Pour les résultats que l’on sait. Le taux de croissance du Pib de la Russie s’est chiffré à 3,6% en 2023, contre un modeste 0,5% pour la zone euro. Mais tel n’est pas le sujet.

Angoisses « otanesques »

Parmi les 61 entreprises nouvellement visées par les dernières sanctions infligées par l’Ue à la Russie, sous l’accusation de soutien direct au complexe militaro-industriel russe, 19 sont chinoises. 

Deux desdites entreprises chinoises sont, d’une part, la Chang Guang Satellite Technology (CGST), un géant mondial de la technologie spatiale et des satellites, et, de l’autre, la Head Aerospace Technology, spécialisée dans l’imagerie satellite.

Par ailleurs, l’Ue s’apprête à augmenter, le 4 juillet, les droits de douane sur les importations de véhicules électriques chinois, si les négociations entre Bruxelles et Pékin n’aboutissent, d’ici-là, à aucun accord.

Les Eurocrates de Bruxelles, qui accueille également le siège de l’Otan, semblent décidés à appliquer à la lettre les consignes du secrétaire général de l’Alliance atlantique, Jens Stoltenberg, qui a appelé, le 17 juin, à faire « payer le prix » à la Chine de son soutien à la Russie dans sa guerre en Ukraine.

Aucune leçon n’a, donc, été tirée, à Bruxelles, de l’échec des sanctions contre la Russie, ni des conséquences, désastreuses pour l’économie européenne, de l’arrêt de l’approvisionnement en gaz naturel russe à prix réduits.

Divergences secondaires

Les visions géopolitiques de Moscou et Pékin ne sont pas tout à fait convergentes.
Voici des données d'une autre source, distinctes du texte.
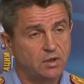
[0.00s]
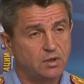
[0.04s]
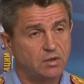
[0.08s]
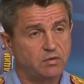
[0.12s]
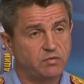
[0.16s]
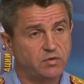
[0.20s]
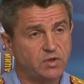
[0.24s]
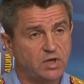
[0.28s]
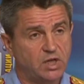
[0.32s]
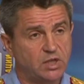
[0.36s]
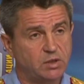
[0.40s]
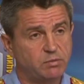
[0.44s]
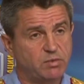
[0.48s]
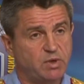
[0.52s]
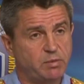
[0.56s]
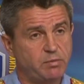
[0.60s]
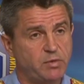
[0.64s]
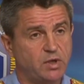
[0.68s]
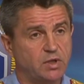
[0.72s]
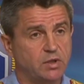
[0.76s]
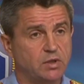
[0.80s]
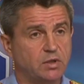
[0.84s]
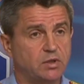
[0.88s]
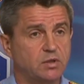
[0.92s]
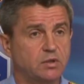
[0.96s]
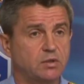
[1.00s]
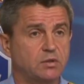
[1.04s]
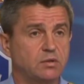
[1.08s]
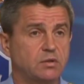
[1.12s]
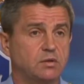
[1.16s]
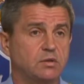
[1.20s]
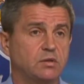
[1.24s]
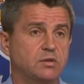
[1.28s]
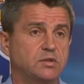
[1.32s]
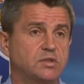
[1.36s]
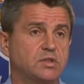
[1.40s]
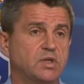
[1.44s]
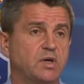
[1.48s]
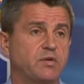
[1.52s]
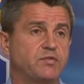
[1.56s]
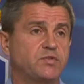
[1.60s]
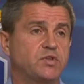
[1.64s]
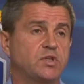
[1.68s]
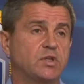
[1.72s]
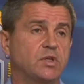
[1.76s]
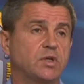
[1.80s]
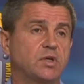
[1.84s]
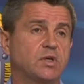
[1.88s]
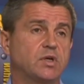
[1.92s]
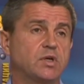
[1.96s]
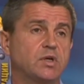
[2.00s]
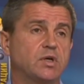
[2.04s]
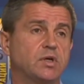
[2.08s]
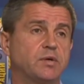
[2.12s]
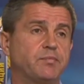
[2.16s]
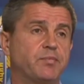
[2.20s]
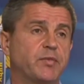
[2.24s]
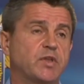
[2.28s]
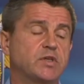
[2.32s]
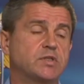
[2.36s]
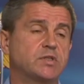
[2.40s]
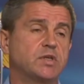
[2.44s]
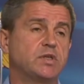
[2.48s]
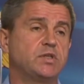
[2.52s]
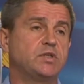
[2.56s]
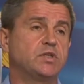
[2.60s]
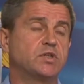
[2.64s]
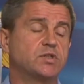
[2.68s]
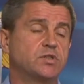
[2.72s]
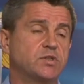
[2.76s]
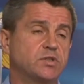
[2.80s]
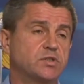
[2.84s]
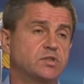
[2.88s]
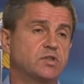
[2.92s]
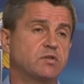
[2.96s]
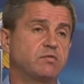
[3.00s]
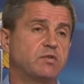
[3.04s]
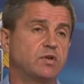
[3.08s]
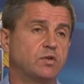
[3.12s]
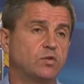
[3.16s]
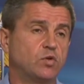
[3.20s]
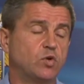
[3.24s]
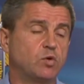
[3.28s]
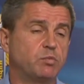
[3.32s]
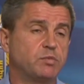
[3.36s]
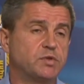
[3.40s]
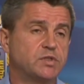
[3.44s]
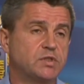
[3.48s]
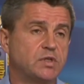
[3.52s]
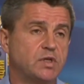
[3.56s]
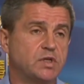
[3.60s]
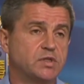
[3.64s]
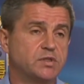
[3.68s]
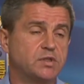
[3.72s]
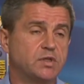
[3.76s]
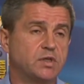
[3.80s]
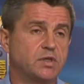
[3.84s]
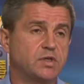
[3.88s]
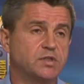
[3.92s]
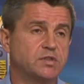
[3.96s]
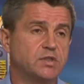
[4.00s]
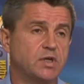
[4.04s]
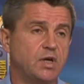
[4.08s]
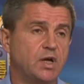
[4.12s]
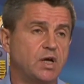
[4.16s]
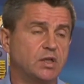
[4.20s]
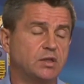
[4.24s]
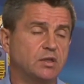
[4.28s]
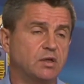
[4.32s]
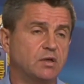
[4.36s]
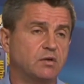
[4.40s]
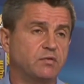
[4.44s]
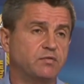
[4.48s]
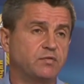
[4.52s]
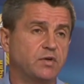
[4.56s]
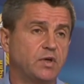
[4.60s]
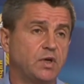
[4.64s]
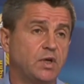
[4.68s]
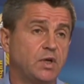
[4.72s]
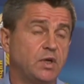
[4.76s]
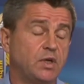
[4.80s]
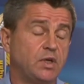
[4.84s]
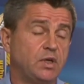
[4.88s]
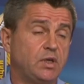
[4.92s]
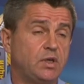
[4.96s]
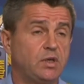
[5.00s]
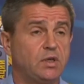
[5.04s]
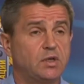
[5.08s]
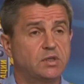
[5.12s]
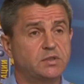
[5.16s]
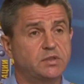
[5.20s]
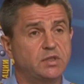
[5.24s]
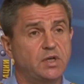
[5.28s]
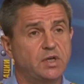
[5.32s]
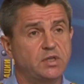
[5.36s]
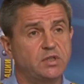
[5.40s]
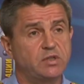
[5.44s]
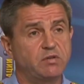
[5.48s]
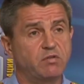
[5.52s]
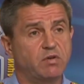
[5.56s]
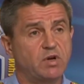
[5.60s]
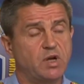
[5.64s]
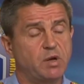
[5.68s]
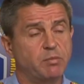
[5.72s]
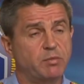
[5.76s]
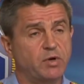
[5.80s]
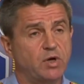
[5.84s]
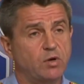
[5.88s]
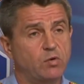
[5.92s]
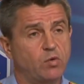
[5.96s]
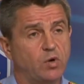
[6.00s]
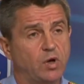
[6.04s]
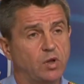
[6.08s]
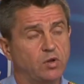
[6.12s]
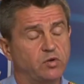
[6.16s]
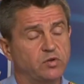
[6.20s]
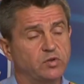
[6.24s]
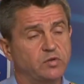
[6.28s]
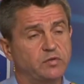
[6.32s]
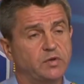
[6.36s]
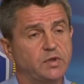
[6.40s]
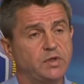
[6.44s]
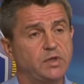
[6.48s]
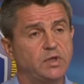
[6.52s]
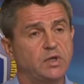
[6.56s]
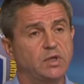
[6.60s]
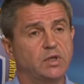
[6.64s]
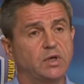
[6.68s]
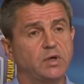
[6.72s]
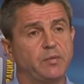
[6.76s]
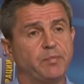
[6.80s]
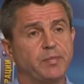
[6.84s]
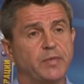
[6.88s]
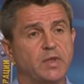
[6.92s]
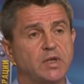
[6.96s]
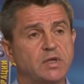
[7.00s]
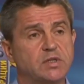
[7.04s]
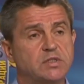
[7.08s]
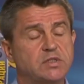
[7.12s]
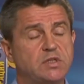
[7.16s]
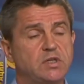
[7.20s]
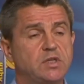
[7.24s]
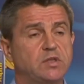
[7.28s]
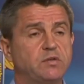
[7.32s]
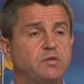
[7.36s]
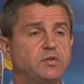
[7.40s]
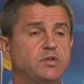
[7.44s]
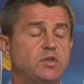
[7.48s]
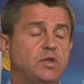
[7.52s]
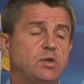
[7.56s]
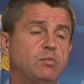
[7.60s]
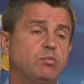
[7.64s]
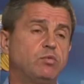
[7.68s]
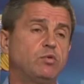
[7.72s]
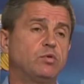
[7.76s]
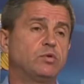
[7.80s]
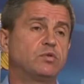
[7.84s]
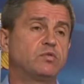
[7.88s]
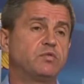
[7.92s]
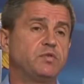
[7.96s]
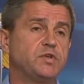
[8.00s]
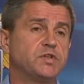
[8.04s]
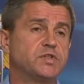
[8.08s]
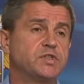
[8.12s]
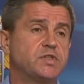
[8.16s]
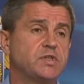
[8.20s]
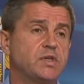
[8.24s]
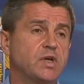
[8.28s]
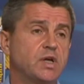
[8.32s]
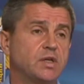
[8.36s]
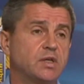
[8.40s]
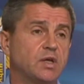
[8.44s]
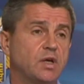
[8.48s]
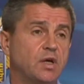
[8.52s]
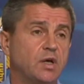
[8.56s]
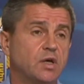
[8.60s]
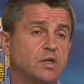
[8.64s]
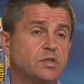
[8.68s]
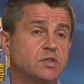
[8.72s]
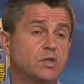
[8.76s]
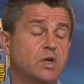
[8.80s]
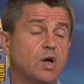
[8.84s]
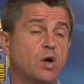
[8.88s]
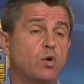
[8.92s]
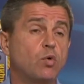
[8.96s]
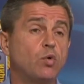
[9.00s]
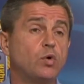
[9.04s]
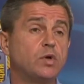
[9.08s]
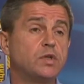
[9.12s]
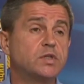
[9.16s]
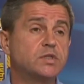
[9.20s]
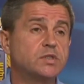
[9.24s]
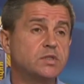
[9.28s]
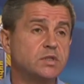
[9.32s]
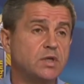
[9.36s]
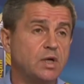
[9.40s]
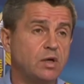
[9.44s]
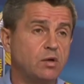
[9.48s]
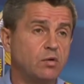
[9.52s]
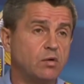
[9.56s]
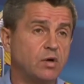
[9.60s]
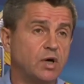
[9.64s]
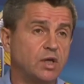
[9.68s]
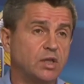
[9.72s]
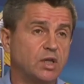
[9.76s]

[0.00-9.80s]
В данный момент э, Савченко содержится в одном из следственных изоляторов. И, кстати, в рамках уголовного дела следователи будут выяснять, с какой целью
Preuve en est la récente visite du président russe, Vladimir Poutine en Corée du Nord, qui n’a pas été tellement du goût des dirigeants chinois. 

Ces derniers ont, d’ailleurs, accueilli, le jour même, de hauts responsables sud-coréens pour un premier dialogue diplomatique et de sécurité entre Pékin et Séoul.
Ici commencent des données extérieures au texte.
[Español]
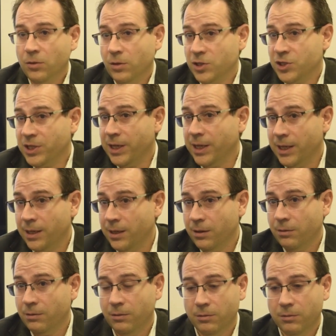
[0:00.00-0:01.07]

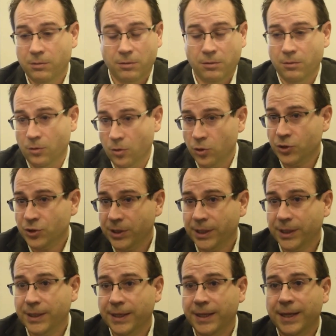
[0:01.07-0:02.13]
Shell o, Costec.
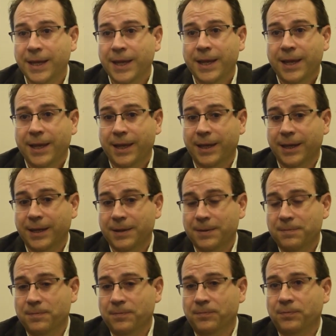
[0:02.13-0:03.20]

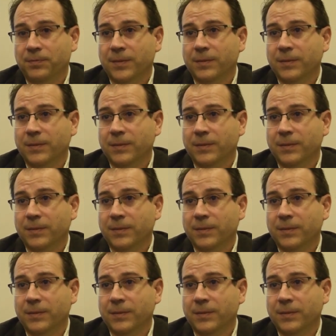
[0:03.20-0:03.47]
Em,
Il n’en demeure pas moins que la Chine n’est pas prête de lâcher la Russie, pour la simple et bonne raison qu’elle sait très bien figurer en seconde place, derrière la Russie, dans la liste des pays ciblés par les Etats-Unis.

Pékin a tout intérêt à voir les Américains restés occupés en Europe orientale et surtout pas parvenir à terrasser la Russie, son unique allié stratégique de poids face aux Etats-Unis et ses alliés.

Illusion de compétitivité

Les fabricants européens de voitures électriques gagneraient-ils en compétitivité si les produits de leurs concurrents chinois sont surtaxés ? Pas si sûr, contrairement à ce que semble s’imaginer la présidente de la Commission européenne, Ursula Von Der Leyen.
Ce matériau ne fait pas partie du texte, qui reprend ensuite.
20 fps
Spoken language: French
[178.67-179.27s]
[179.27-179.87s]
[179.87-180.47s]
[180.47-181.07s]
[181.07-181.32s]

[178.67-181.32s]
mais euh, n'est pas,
Pour Pékin, l’augmentation par Bruxelles, de l’ordre de 17 à 38%, des droits de douanes sur ses voitures électriques écoulés sur le marché européen, signifierait une déclaration de guerre commerciale.

Prenons l’exemple du leader mondial des fabricants de voitures électriques, l’entreprise chinoise BYD. Elle dégage une marge bénéficiaire de l’ordre de quelques 13.000 euros par véhicule vendu en Europe. C’est dix fois plus de ce qu’elle peut en tirer sur le marché chinois.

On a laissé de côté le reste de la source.